B2B liquidation is all about selling surplus inventory to recover cash, especially when traditional sales channels can’t move stock. The process evolves with economic cycles - growth, recession, and recovery - impacting how businesses handle excess goods. Here’s what you need to know:
- Growth Periods: Companies use "Just-in-Time" (JIT) inventory systems, focusing on seasonal overstock liquidation.
- Recessions: Demand drops, inventory builds up, and liquidation becomes critical for cash flow.
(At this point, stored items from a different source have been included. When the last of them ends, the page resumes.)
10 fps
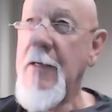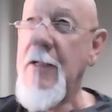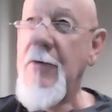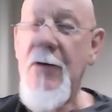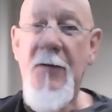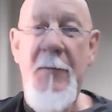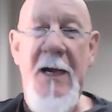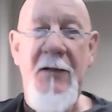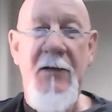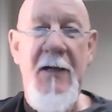I don't know
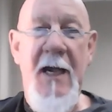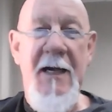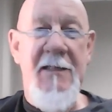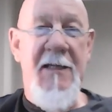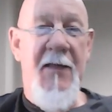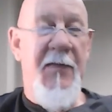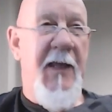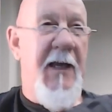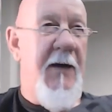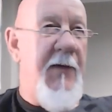about you guys. I
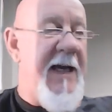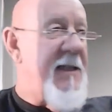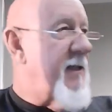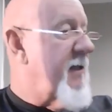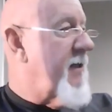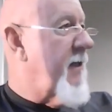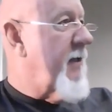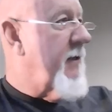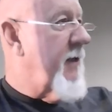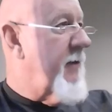think I've asked this in
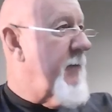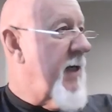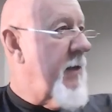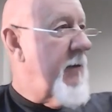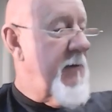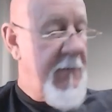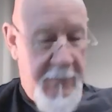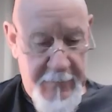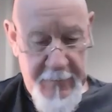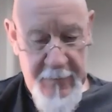my
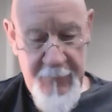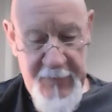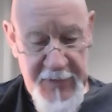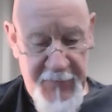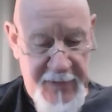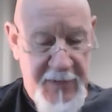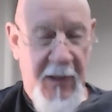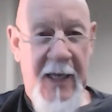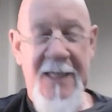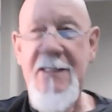face-to-face
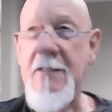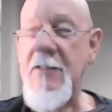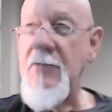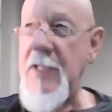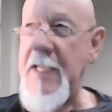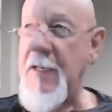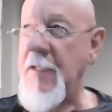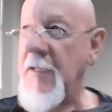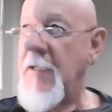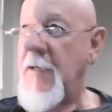classes. Who's had a
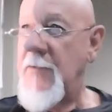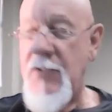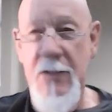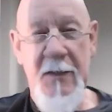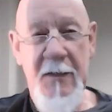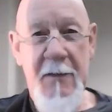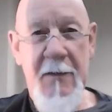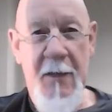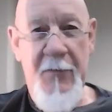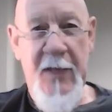concussion?
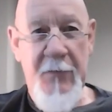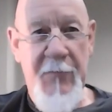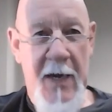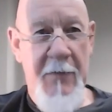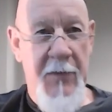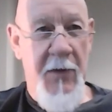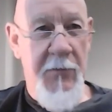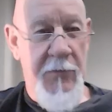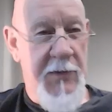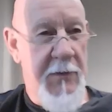I've had 5 of
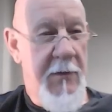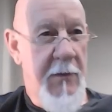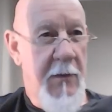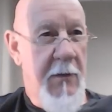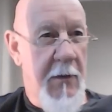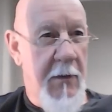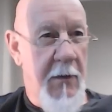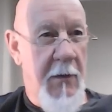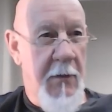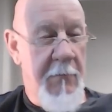those.
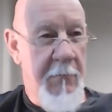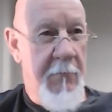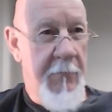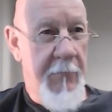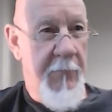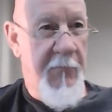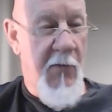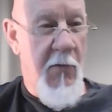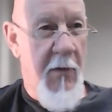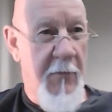
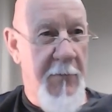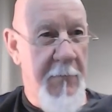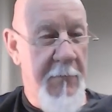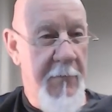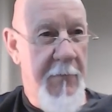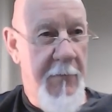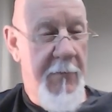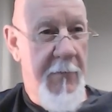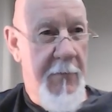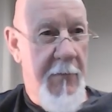4 of them
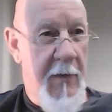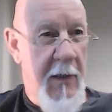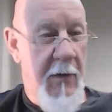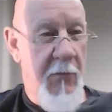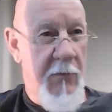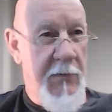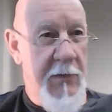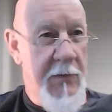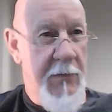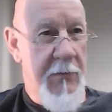I
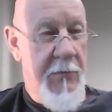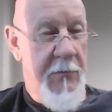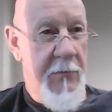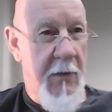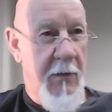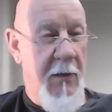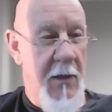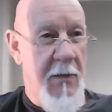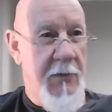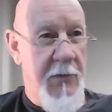was
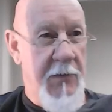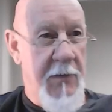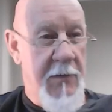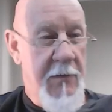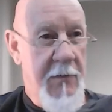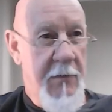unconscious.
Retail bankruptcies and aggressive offloading dominate.
- Recovery: Businesses shift to "Just-in-Case" (JIC) strategies, holding more inventory as a buffer. However, unmet demand forecasts often lead to further liquidation.
Key trends in 2026 include the rise of AI-driven platforms, steep initial discounts (up to 80%), and a growing focus on sustainability due to regulations like France’s anti-waste law. The global liquidation market, valued at $35 billion in 2024, is projected to more than double by 2034.
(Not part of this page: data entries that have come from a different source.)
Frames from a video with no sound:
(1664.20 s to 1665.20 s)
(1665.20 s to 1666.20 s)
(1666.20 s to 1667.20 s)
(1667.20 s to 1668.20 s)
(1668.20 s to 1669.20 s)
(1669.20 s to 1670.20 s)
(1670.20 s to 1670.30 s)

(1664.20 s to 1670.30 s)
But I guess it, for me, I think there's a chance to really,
For businesses, leveraging technology like dynamic pricing tools and predictive analytics is essential to manage surplus efficiently. Meanwhile, buyers benefit from a booming secondary market, with opportunities in sectors like electronics, apparel, and home goods.
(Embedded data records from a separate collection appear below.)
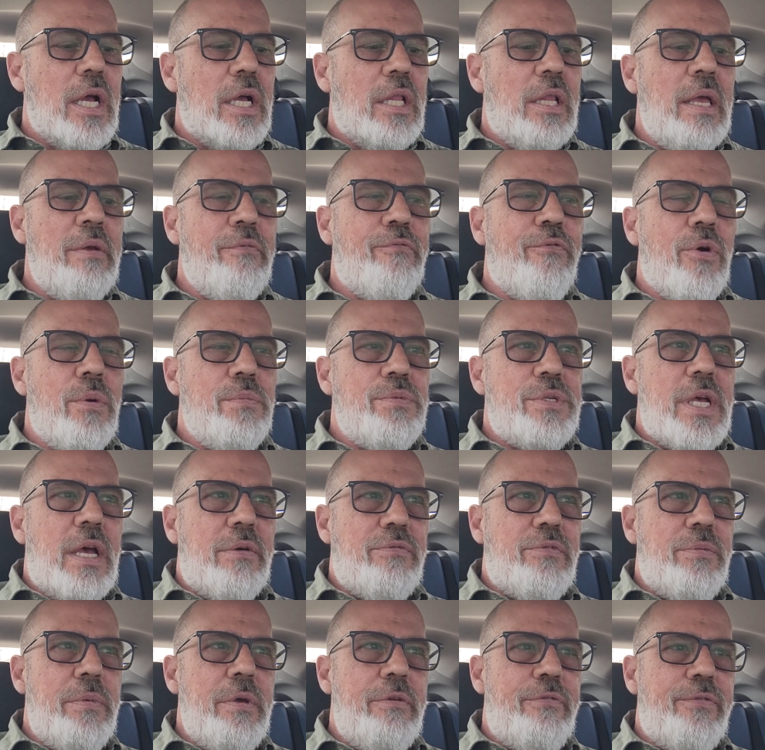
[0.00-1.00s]
claim forms
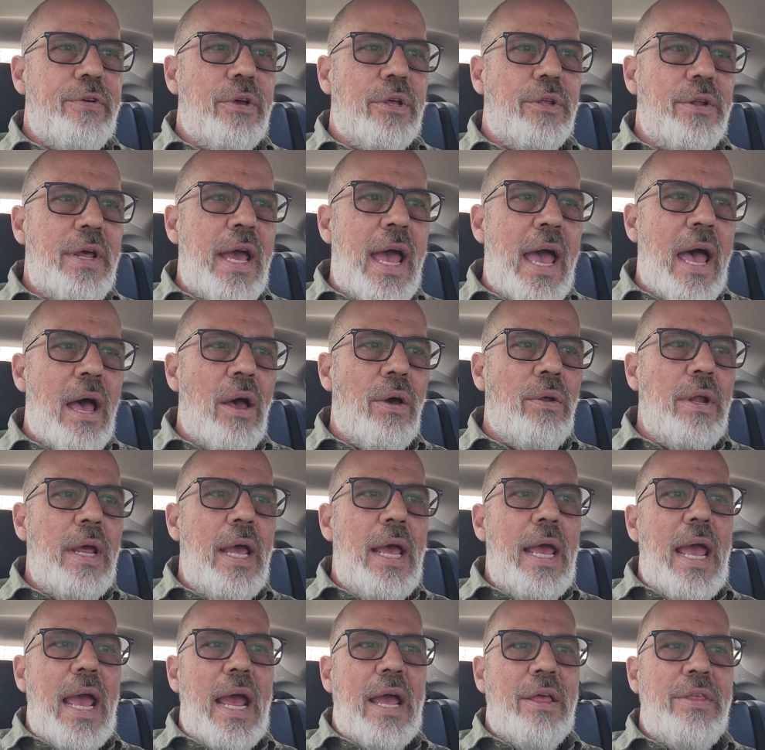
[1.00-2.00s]
have to be filled out,
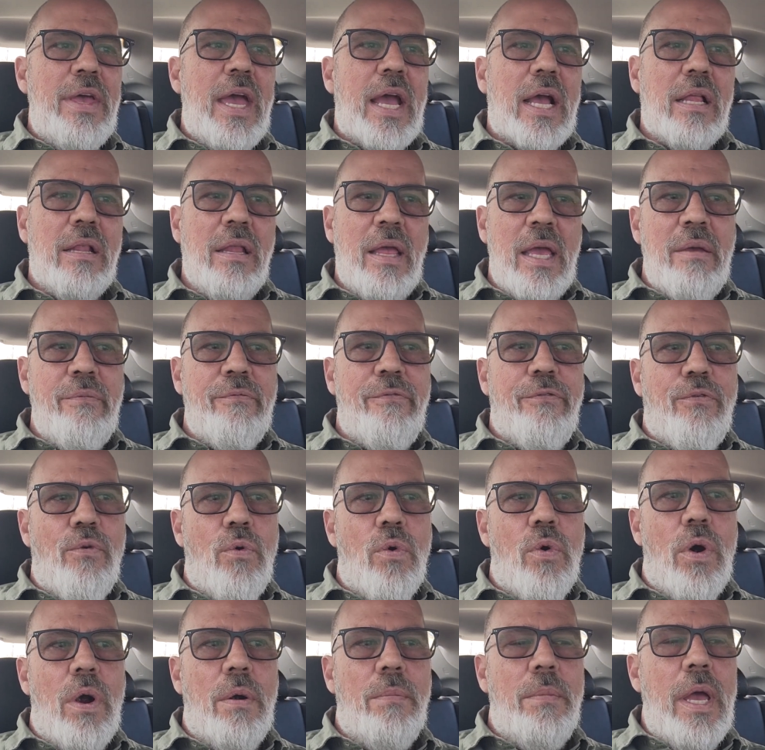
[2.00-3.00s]
and that claim
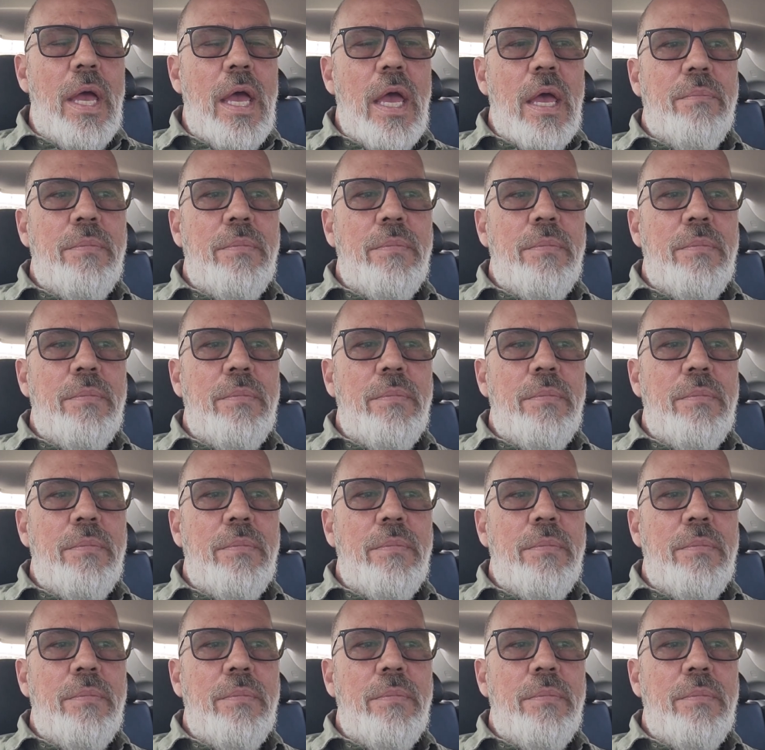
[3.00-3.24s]
formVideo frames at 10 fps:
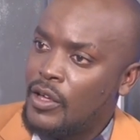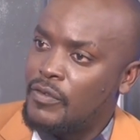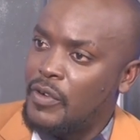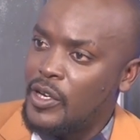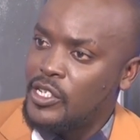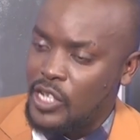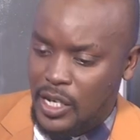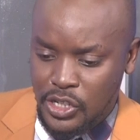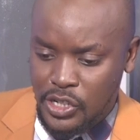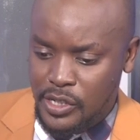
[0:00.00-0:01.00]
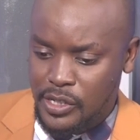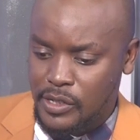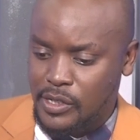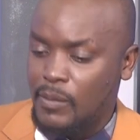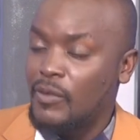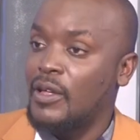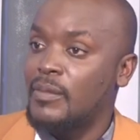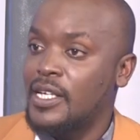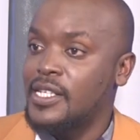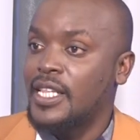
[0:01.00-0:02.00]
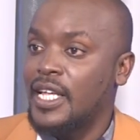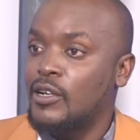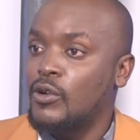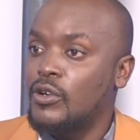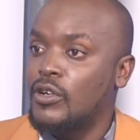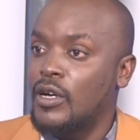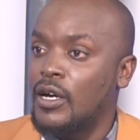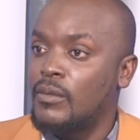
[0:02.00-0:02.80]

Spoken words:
various challenges. Some of them, they're saying that, look,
Quick Tip: Stay ahead by integrating liquidation into financial planning and using platforms like ForthClear for smarter, faster inventory management.
How Liquidating Unwanted Goods Became A $644 Billion Business
sbb-itb-bc600a0
How Economic Cycles Shape Liquidation Trends
How Economic Cycles Impact B2B Liquidation Strategies and Rates
Liquidation During Economic Growth
In times of economic growth, when consumer spending is robust, retailers often rely on Just-in-Time (JIT) inventory strategies to avoid tying up cash in excess stock. Liquidation during these periods is typically limited to clearing out unsold seasonal items, such as leftover holiday merchandise or end-of-season clothing. However, when economic conditions take a turn for the worse, these carefully managed practices can quickly unravel.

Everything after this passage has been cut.